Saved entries
+++

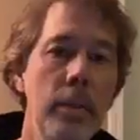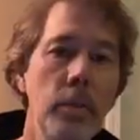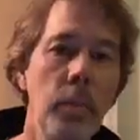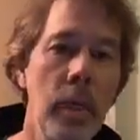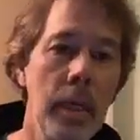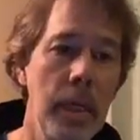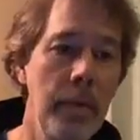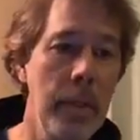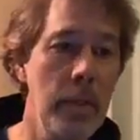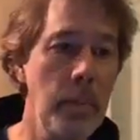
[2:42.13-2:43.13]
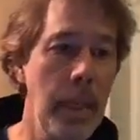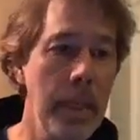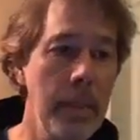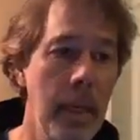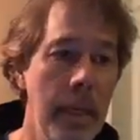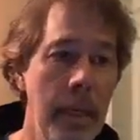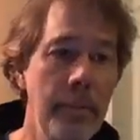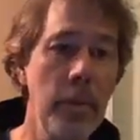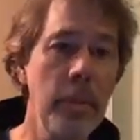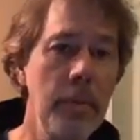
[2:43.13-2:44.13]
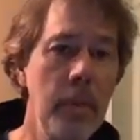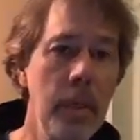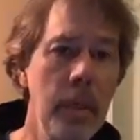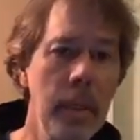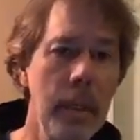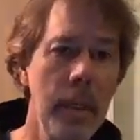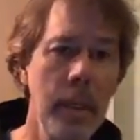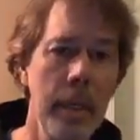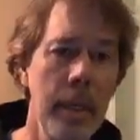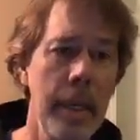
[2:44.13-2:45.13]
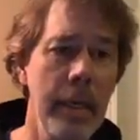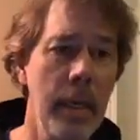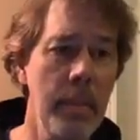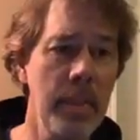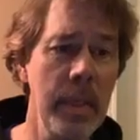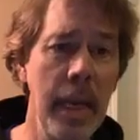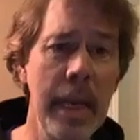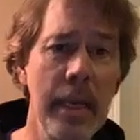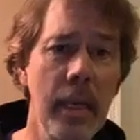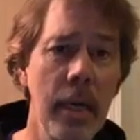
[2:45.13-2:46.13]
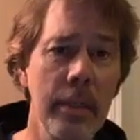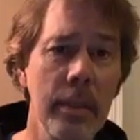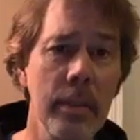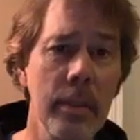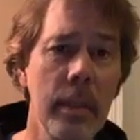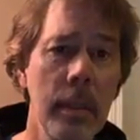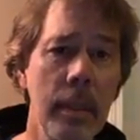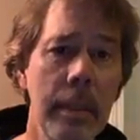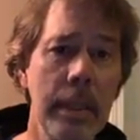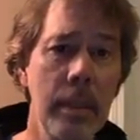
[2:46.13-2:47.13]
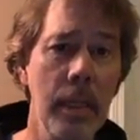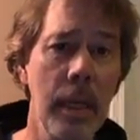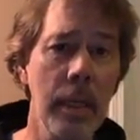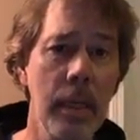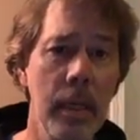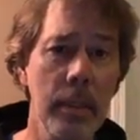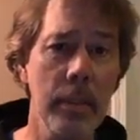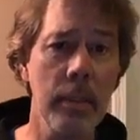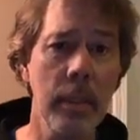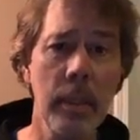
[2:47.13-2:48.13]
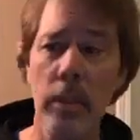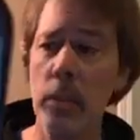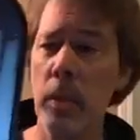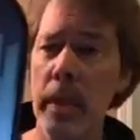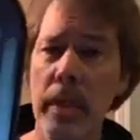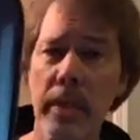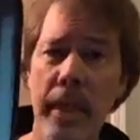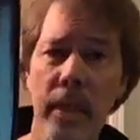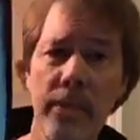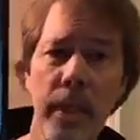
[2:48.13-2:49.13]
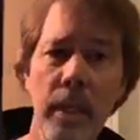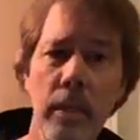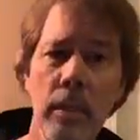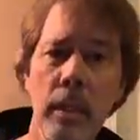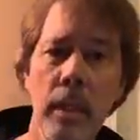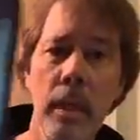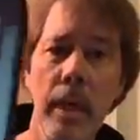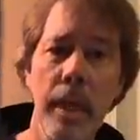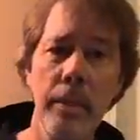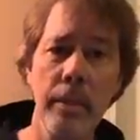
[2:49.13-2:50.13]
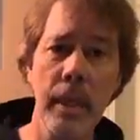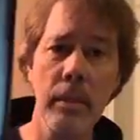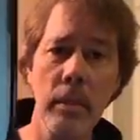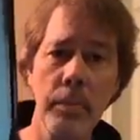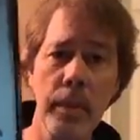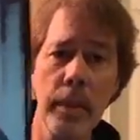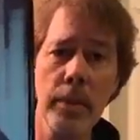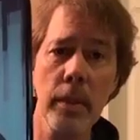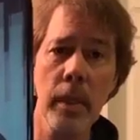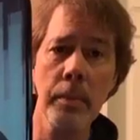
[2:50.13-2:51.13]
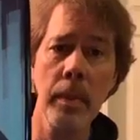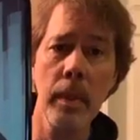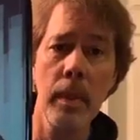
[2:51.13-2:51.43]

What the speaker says: this one. I'll give you the specs on it. First of all, it comes in 8 colors. That's a lot of colors. This one is like a teal. I thought that looked pretty sharp.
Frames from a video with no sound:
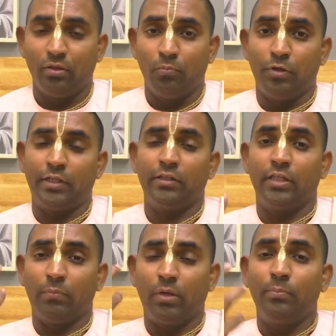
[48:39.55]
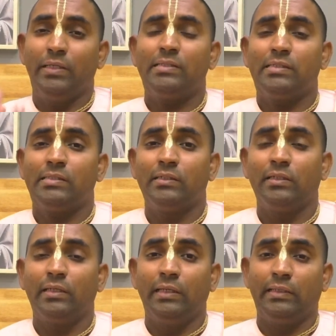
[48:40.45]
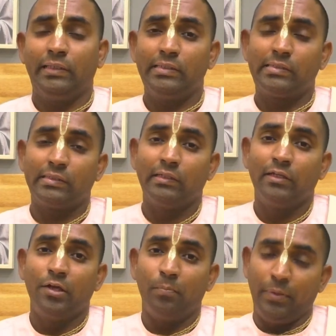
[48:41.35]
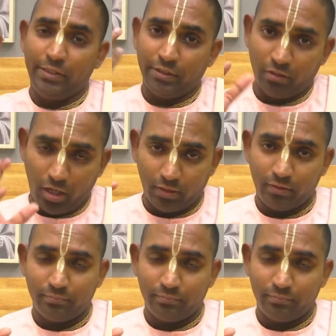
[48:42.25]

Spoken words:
Protecting dharma means it is pleasing Lord.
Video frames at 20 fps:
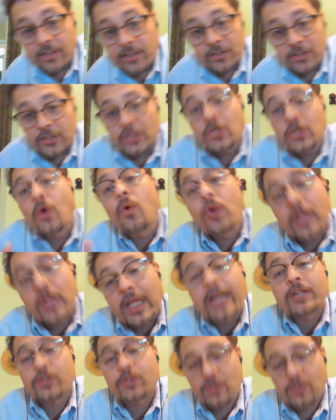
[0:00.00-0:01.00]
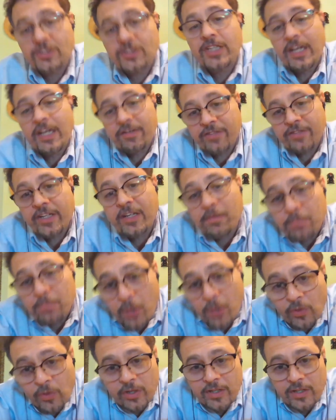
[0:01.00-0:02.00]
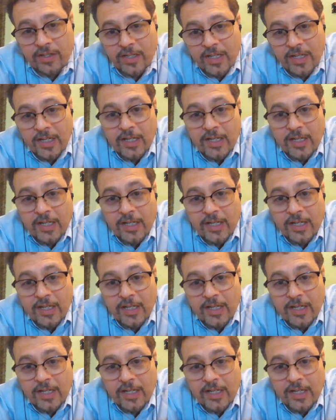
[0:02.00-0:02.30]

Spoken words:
There's no electrical safety component.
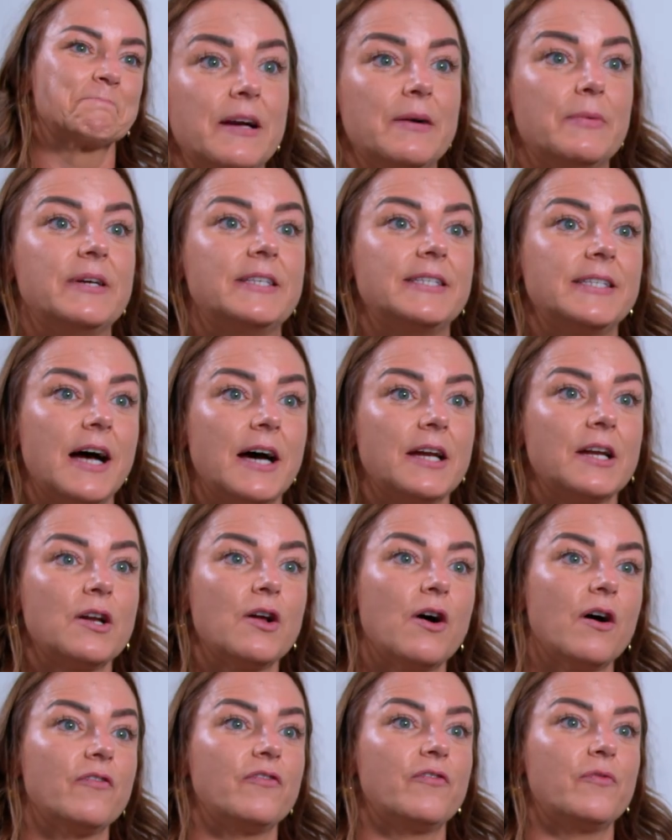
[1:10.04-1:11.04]
We started
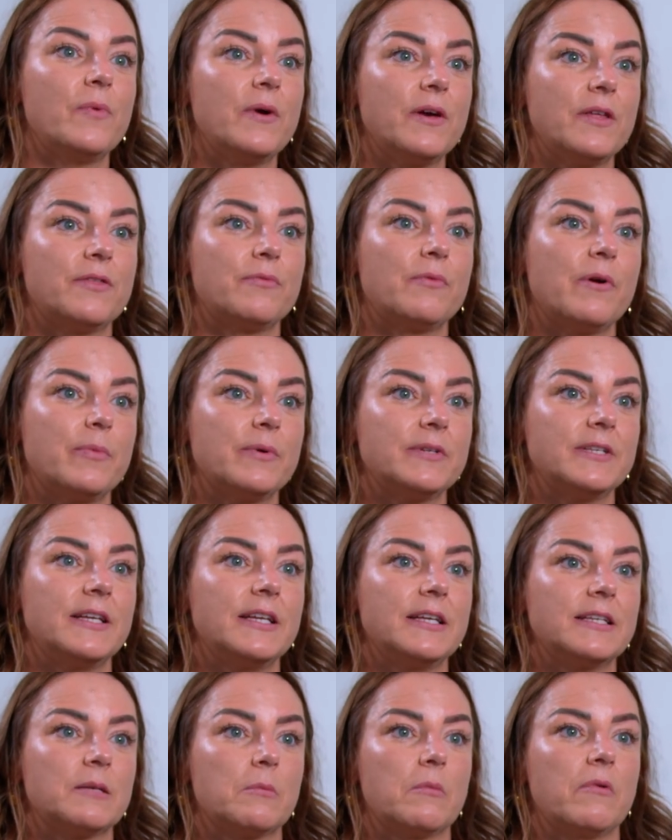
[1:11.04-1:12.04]
off with
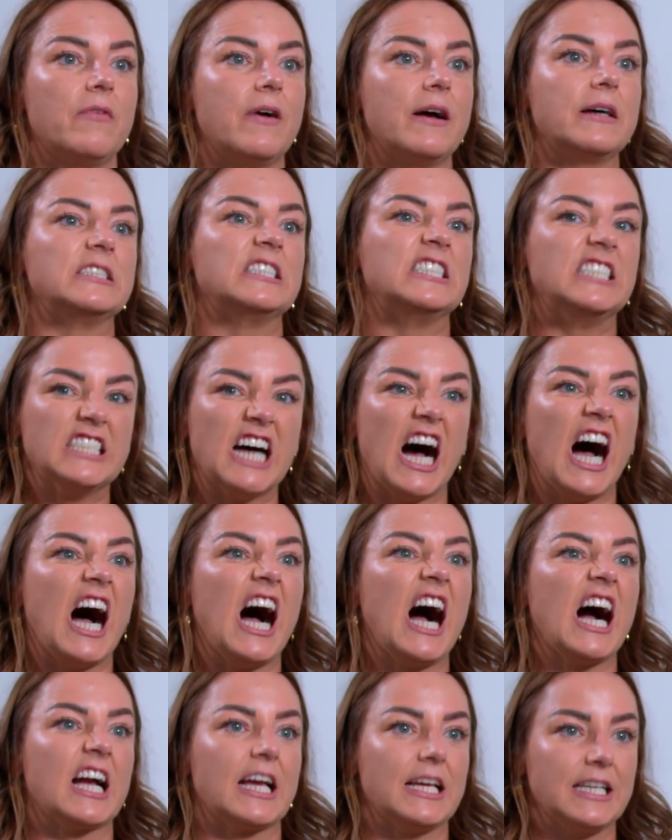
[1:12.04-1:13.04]
representing some of our
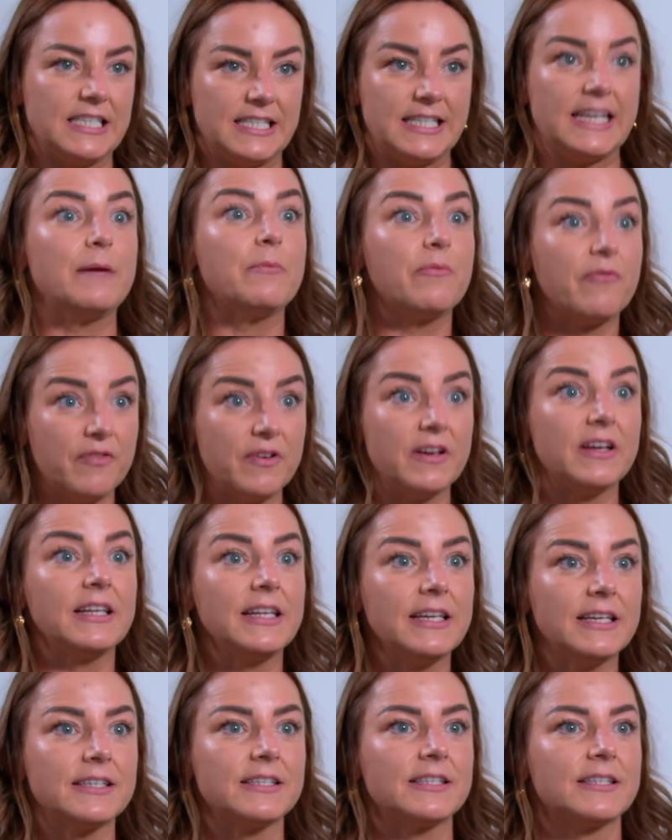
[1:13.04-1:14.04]
dark and deep
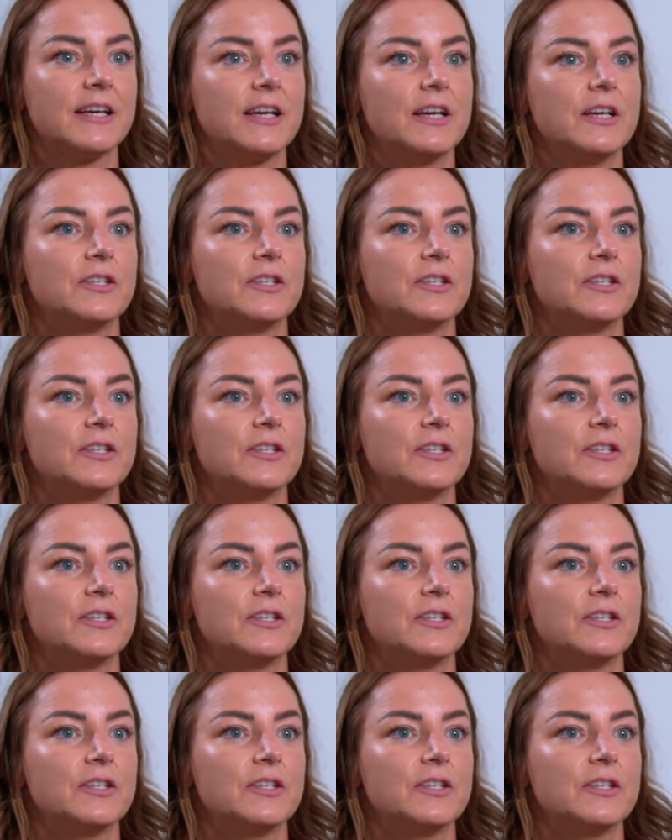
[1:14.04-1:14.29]
feelings.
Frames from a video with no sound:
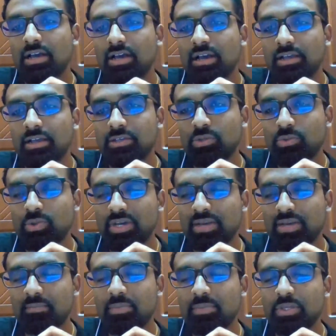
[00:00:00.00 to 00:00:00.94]

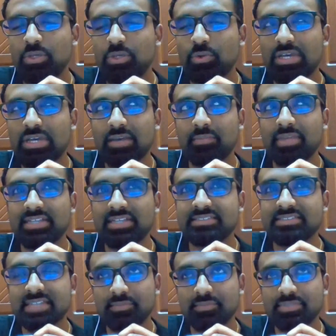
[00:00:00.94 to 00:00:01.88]
accepts
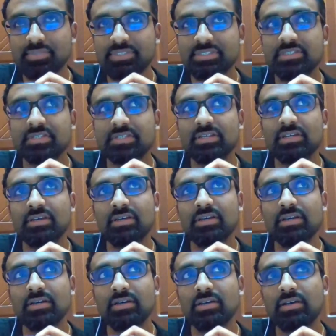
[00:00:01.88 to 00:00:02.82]
A levels, but
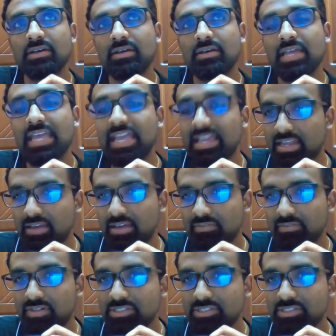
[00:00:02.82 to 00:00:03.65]
not private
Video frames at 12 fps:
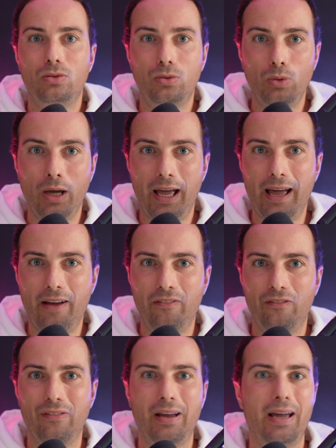to
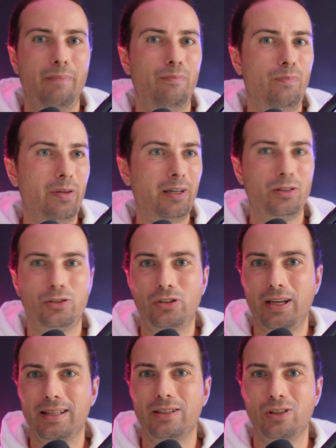have a bigger
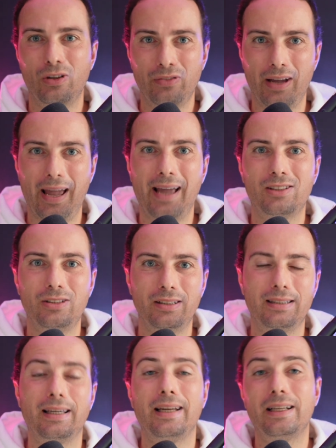chance of
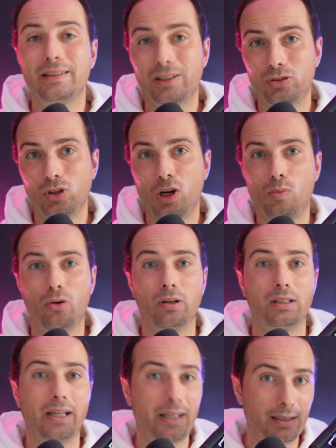actually getting the job or
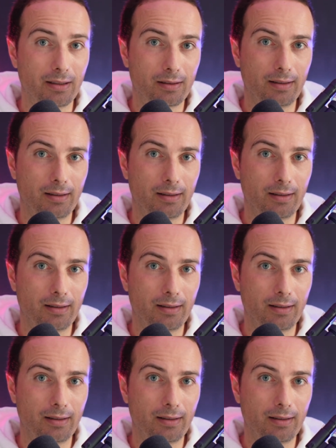getting the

+++

• **Instructions to follow**
Restate the records above in full and word for word, but do not carry over any pictures.

• **Task result**
[2:42.13-2:43.13]
[2:43.13-2:44.13]
[2:44.13-2:45.13]
[2:45.13-2:46.13]
[2:46.13-2:47.13]
[2:47.13-2:48.13]
[2:48.13-2:49.13]
[2:49.13-2:50.13]
[2:50.13-2:51.13]
[2:51.13-2:51.43]

What the speaker says: this one. I'll give you the specs on it. First of all, it comes in 8 colors. That's a lot of colors. This one is like a teal. I thought that looked pretty sharp.
Frames from a video with no sound:
[48:39.55]
[48:40.45]
[48:41.35]
[48:42.25]

Spoken words:
Protecting dharma means it is pleasing Lord.
Video frames at 20 fps:
[0:00.00-0:01.00]
[0:01.00-0:02.00]
[0:02.00-0:02.30]

Spoken words:
There's no electrical safety component.
[1:10.04-1:11.04]
We started
[1:11.04-1:12.04]
off with
[1:12.04-1:13.04]
representing some of our
[1:13.04-1:14.04]
dark and deep
[1:14.04-1:14.29]
feelings.
Frames from a video with no sound:
[00:00:00.00 to 00:00:00.94]

[00:00:00.94 to 00:00:01.88]
accepts
[00:00:01.88 to 00:00:02.82]
A levels, but
[00:00:02.82 to 00:00:03.65]
not private
Video frames at 12 fps:
to
have a bigger
chance of
actually getting the job or
getting the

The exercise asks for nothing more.